Director: Andrew Lau Wai Keung
Writer: Alan Mak Siu Fai, Felix Chong Man Keung
Cast: Jay Chou, Jordan Chan Siu Chun, Edison Chen Koon Hei, Anne Suzuki, Shawn Yue Man Lok, Anthony Wong Chau Sang, Chapman To Man Chat, Kenny Bee, Will Liu Keng Hung
Running Time: 107 min.
Based on the anime and manga of the same name, Initial D is about an ace drifter named Takumi (played by Jay Chou) who delivers food for his dad Bunta (Anthony Wong) in the same car he uses to race rival street-racers. Takumi prefers to be anonymous, but when he gets challenged by some cheap competitors, he’s forced to ask his dad to pimp his ride. In the mean-time, he has to deal with an awkward relationship with a more out-going(a little too out-going, actually) girlfriend named Natsuki (played by Anne Suzuki).
Chou comes off like Keanu without a pulse, but he does have a strong presence which suggests he could do serious roles one day. His hip-hop skills, however, are lacking; and playing his music in the background, during races, serves to undermine the tension. By the time the film’s done, you definitely will wish they had gone for Eurobeat. Anne Suzuki’s character is charming, but essentially serves as the window dressing for the film. Anthony Wong steals the show as the easy-going dad with all the answers.
The races themselves have some nice cars and believable stunts, but nothing gripping. That might have to do with the emphasis being placed more on the drivers than their tricks. Overall, though, Initial D is a decent leave-your-brain type of film you can appreciate, so long as you don’t expect to be left breathless as well.
Ningen’s Rating: 5.5/10
For those of you who haven’t heard about it before, Initial D is a very successful Japanese series of manga, anime, and video games throughout most of East Asia. Set in the world of drift racing, the story follows Takumi Fujiwara (Jay Chou), son of Bunta Fujiwara (Anthony Wong) who was a former legend on the street racing scene. Bunta doesn’t race much anymore and, in this movie, he’s running a tofu delivery service during the day and drinking away his sorrows at night. He’s got Takumi delivering the goods nowadays since he’s usually too drunk to do it himself. Since Takumi usually has to take the winding route through Mount Akina, he’s learned to be very adept at racing through the twists and turns at high speed.

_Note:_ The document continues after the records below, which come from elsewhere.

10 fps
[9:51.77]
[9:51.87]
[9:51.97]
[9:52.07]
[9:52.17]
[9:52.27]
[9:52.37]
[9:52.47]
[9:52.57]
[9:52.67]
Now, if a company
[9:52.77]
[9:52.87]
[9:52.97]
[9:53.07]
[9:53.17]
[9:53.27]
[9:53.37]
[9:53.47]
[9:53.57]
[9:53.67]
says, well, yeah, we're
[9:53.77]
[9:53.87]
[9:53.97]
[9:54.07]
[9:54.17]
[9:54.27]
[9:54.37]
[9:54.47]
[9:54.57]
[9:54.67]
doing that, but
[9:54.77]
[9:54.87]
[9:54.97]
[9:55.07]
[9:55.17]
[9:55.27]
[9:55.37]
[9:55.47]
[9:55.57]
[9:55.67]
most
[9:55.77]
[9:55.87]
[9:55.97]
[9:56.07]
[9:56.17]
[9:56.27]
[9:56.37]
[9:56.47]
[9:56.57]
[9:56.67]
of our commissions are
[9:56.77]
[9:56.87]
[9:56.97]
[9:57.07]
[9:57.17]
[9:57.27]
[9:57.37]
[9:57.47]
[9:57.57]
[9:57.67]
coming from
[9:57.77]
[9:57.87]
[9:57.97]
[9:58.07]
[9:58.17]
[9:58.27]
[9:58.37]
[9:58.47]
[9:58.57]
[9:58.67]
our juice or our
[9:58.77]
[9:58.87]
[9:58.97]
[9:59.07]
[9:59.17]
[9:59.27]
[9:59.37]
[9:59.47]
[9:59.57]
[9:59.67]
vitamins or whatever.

This catches the attention of Ryusuke (Edison Chen) and Takeshi (Shawn Yue) who enjoy racing through the same stretch of road at night. Takumi inadvertently beats Takeshi during a tofu delivery run and while initially reluctant to join in the street racing circuit, he gradually falls into it.

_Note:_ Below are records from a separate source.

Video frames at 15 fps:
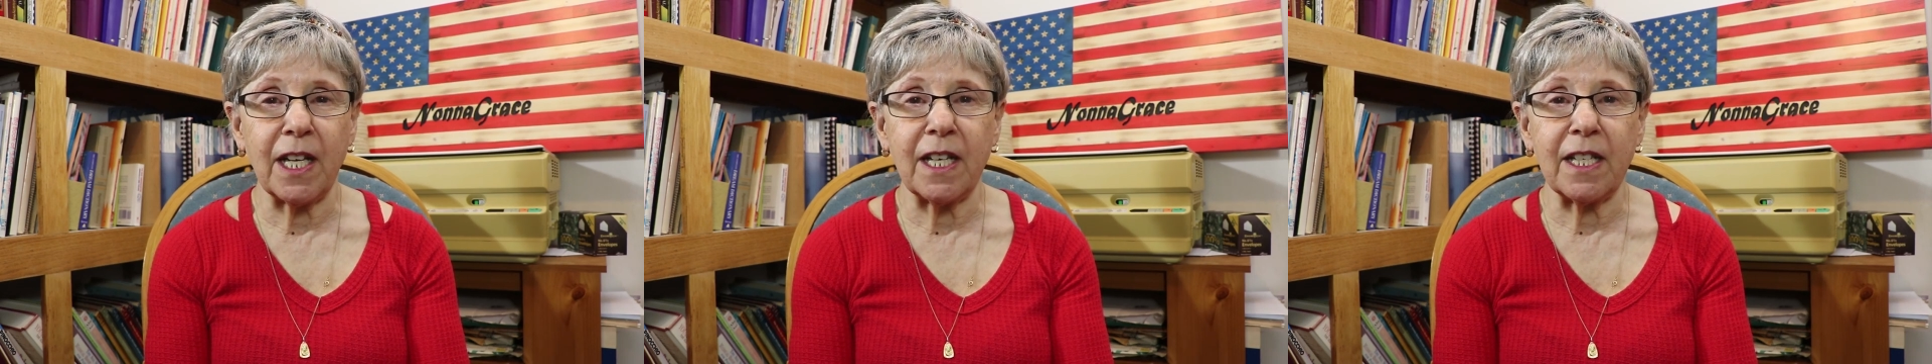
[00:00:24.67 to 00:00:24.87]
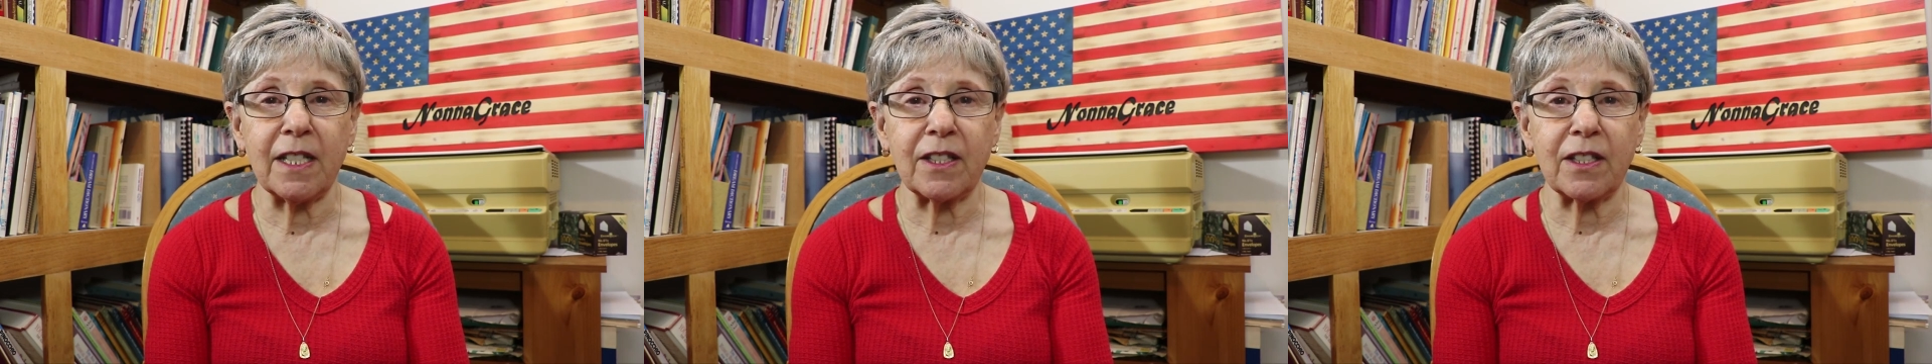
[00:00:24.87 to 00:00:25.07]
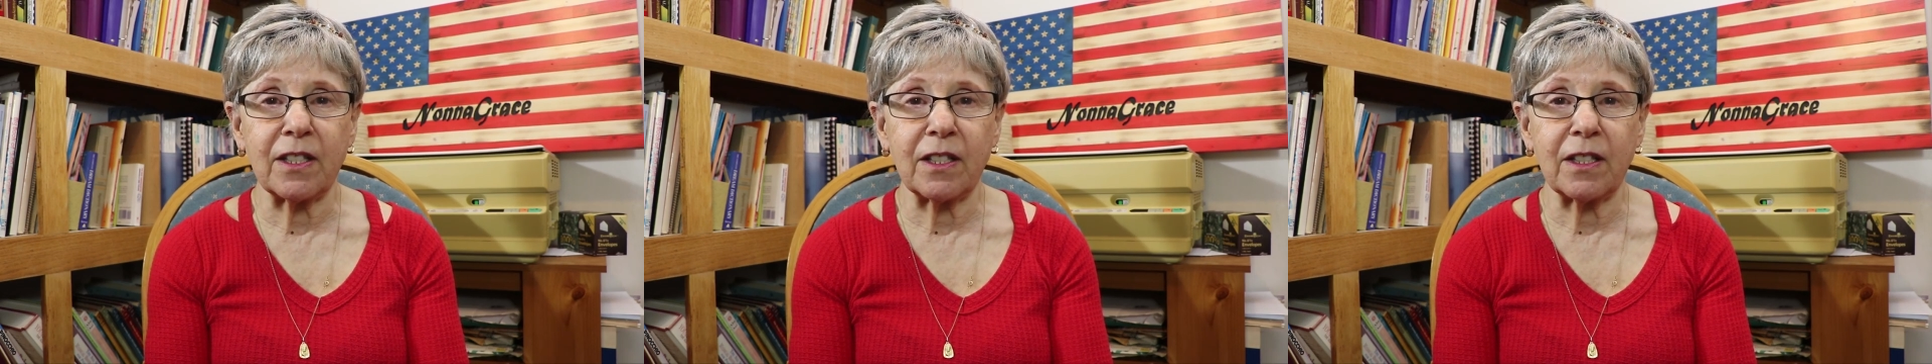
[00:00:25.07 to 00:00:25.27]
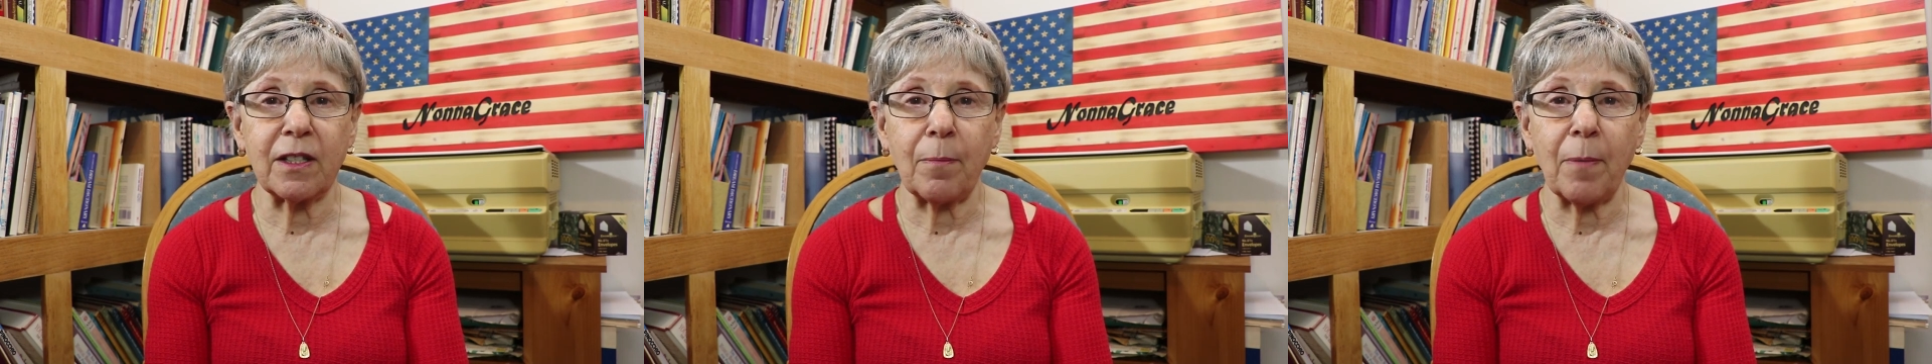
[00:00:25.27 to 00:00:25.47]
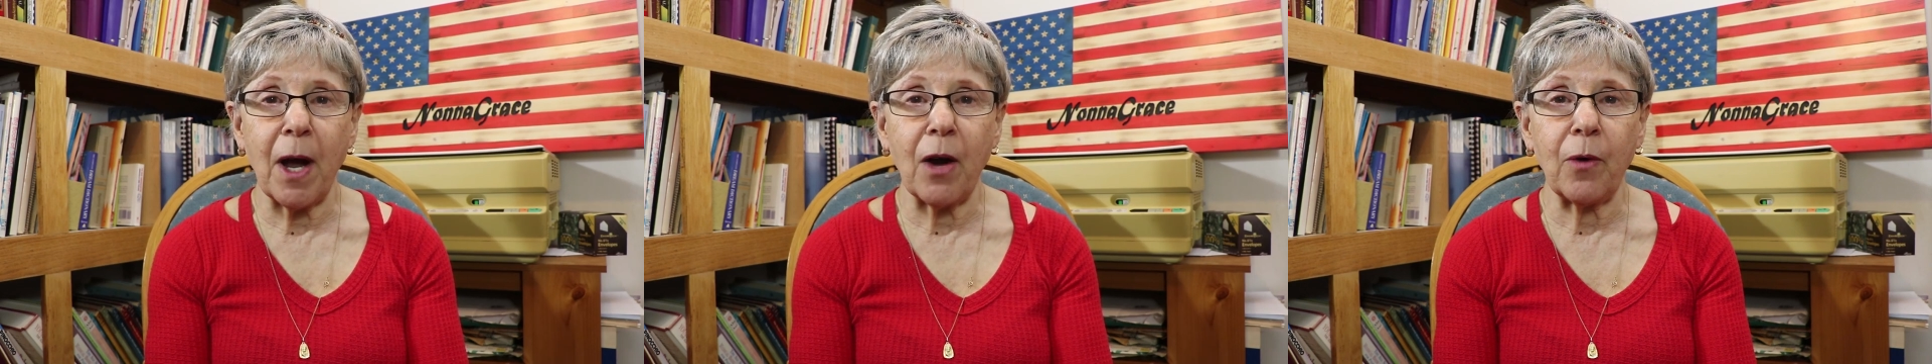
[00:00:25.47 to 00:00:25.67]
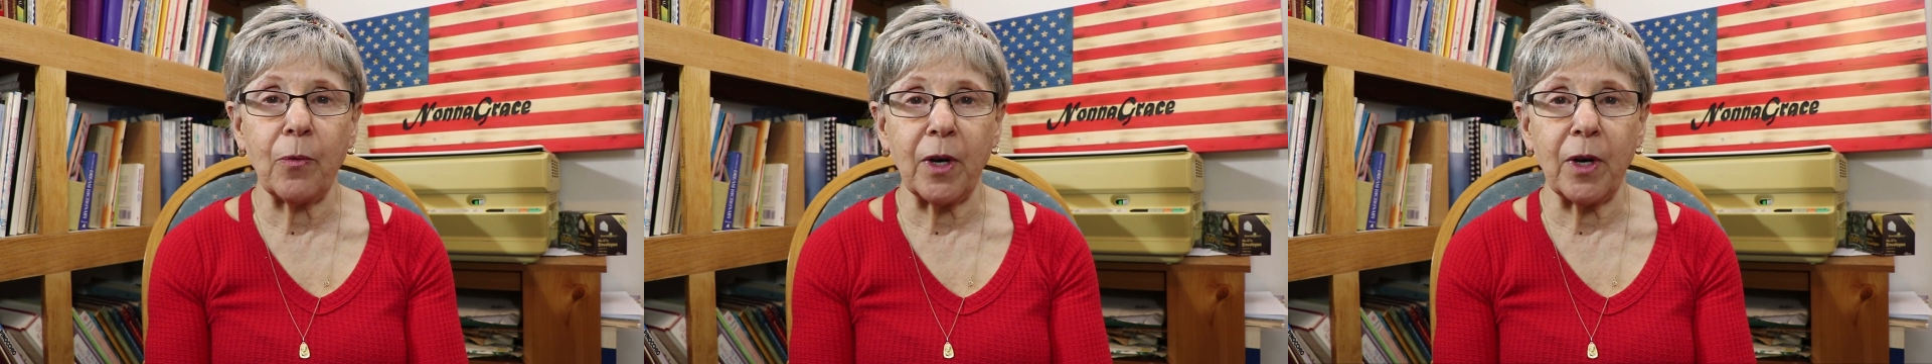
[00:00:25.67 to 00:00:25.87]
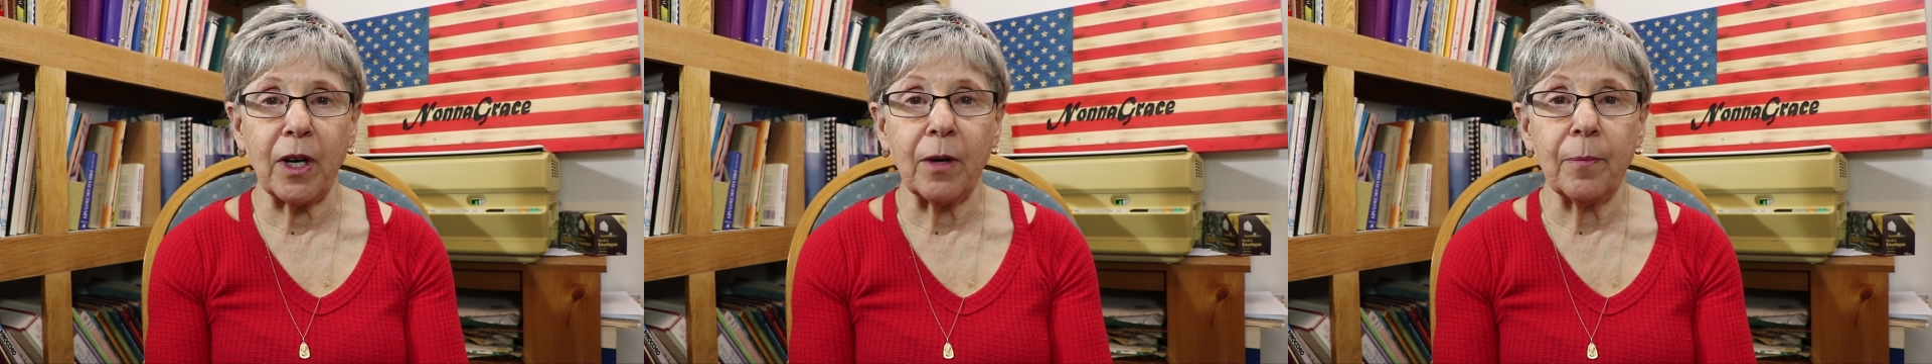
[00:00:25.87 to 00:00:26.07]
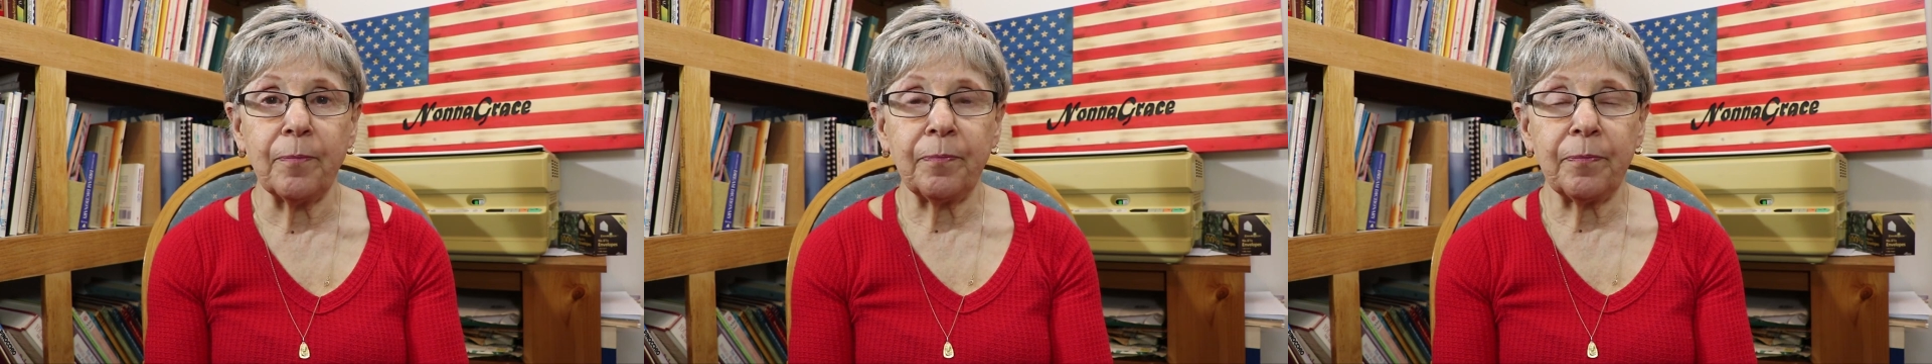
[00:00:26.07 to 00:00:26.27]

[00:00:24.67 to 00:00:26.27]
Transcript: and it's the part where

Andrew Lau is the director here and his marquee name is usually synoymous with the same kind of output that Michael Bay puts out – very flashy and, more often that not, shallow to the bone. And, not so surprisingly, Initial D isn’t any different but, to its credit, any movie about street racing isn’t bound to have a lot of depth in characterization or storyline.
My sons enjoyed the movie but they love anything that has car chases whether they’re bad or good – and they’re okay in this movie, albeit few and far between. And save for a stupid love story with a “twist” and a couple of curse words, the movie is actually a pretty fair movie to show to kids.

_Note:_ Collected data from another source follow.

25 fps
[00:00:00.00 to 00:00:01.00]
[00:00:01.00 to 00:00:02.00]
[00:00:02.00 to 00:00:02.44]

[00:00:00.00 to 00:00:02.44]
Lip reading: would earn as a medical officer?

On a technical side, the DTS soundtrack on the DVD is well done with the clear hum of engines and the screeching noise of tight corner turns coming out from the proper speakers.
However, there are two things that I really didn’t like…
* Jay Chou can’t act his way out of a wet cardboard box. Not only does his Cantonese make Michael Wong’s delivery look amazing, his “acting” abilities make Aaron Kwok look like Laurence Olivier in comparison. Even Edison Chen put in a better acting effort! As I was watching the movie with my sons, one of them asked me why Takumi (Chou) always stuttered. Since I didn’t want to explain to him my opinion of the concept of acting, I just told him that Takumi was retarded.
* I still don’t understand the thrill behind drift racing. To be honest, I have never read the manga nor have I seen the anime prior to watching this film. Maybe they can explain the thrill behind fishtailing a car normally used for pizza delivery – this movie doesn’t do it.
Bottom line: stick to playing Gran Turismo.